Assigned task — A faithful transcription of all the data, images excluded, is the required answer.

[Provided information — start]

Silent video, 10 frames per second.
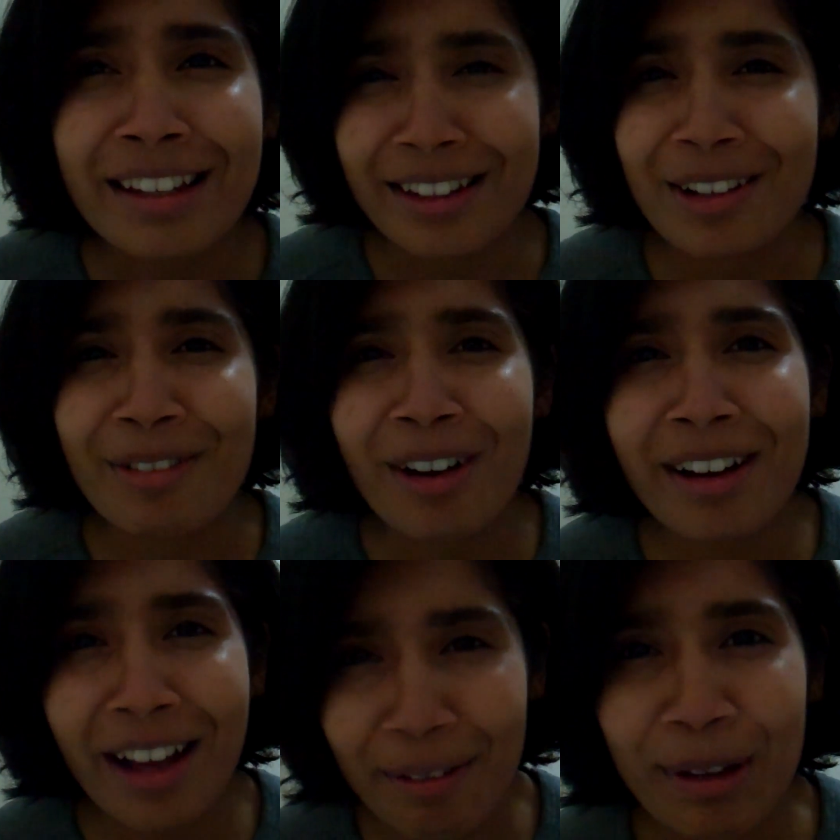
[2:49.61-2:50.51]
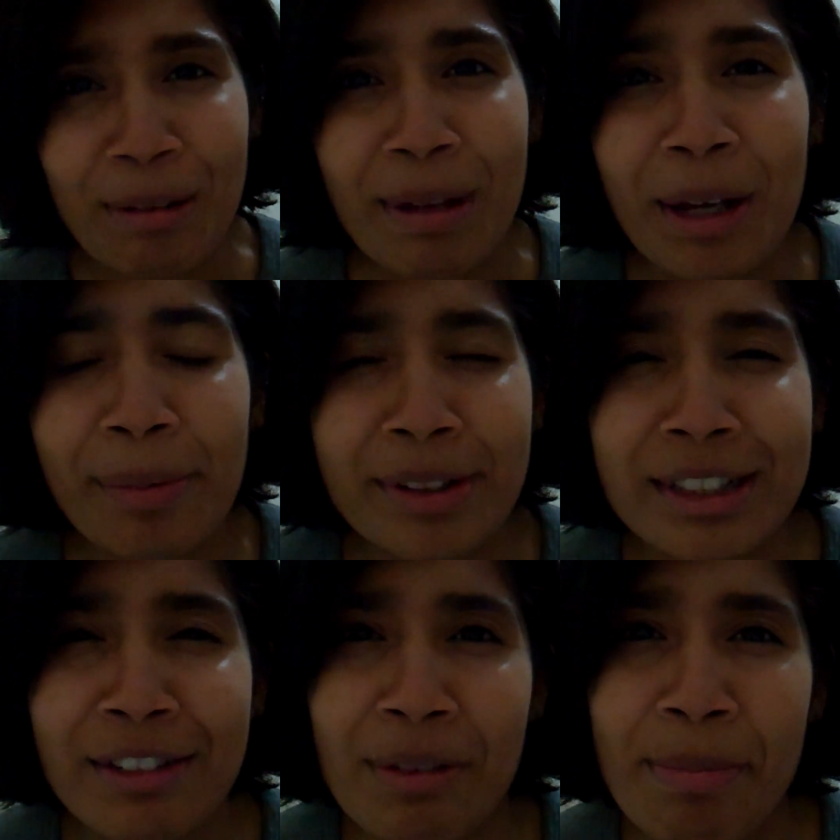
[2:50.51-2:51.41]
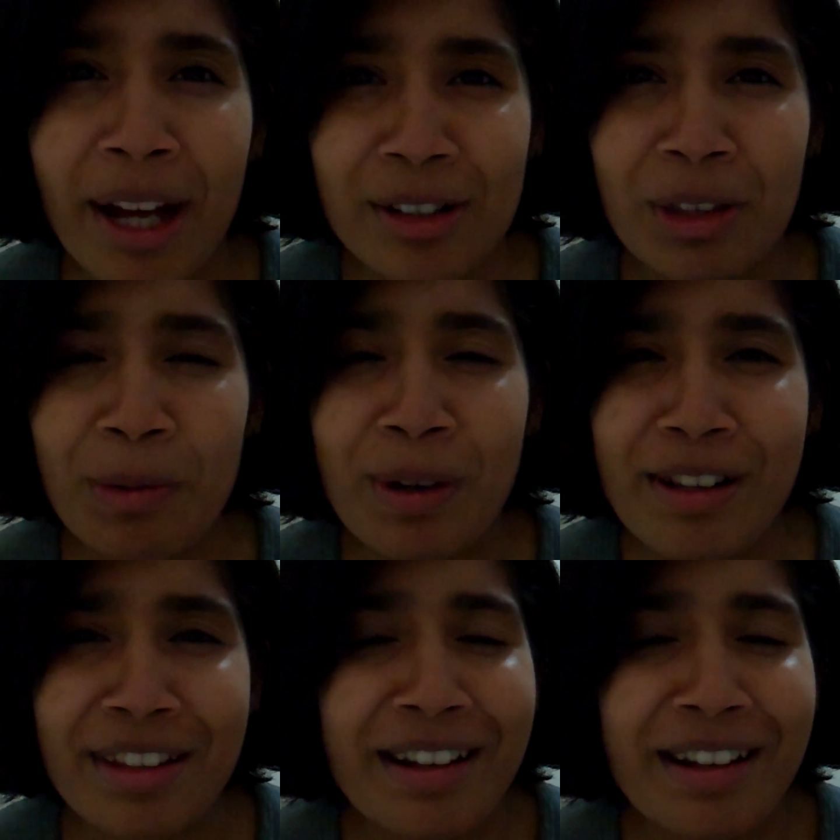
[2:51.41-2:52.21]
you know what, I'm going to make a positive impact on the world,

[Provided information — finish]

Reply —
Silent video, 10 frames per second.
[2:49.61-2:50.51]
[2:50.51-2:51.41]
[2:51.41-2:52.21]
you know what, I'm going to make a positive impact on the world,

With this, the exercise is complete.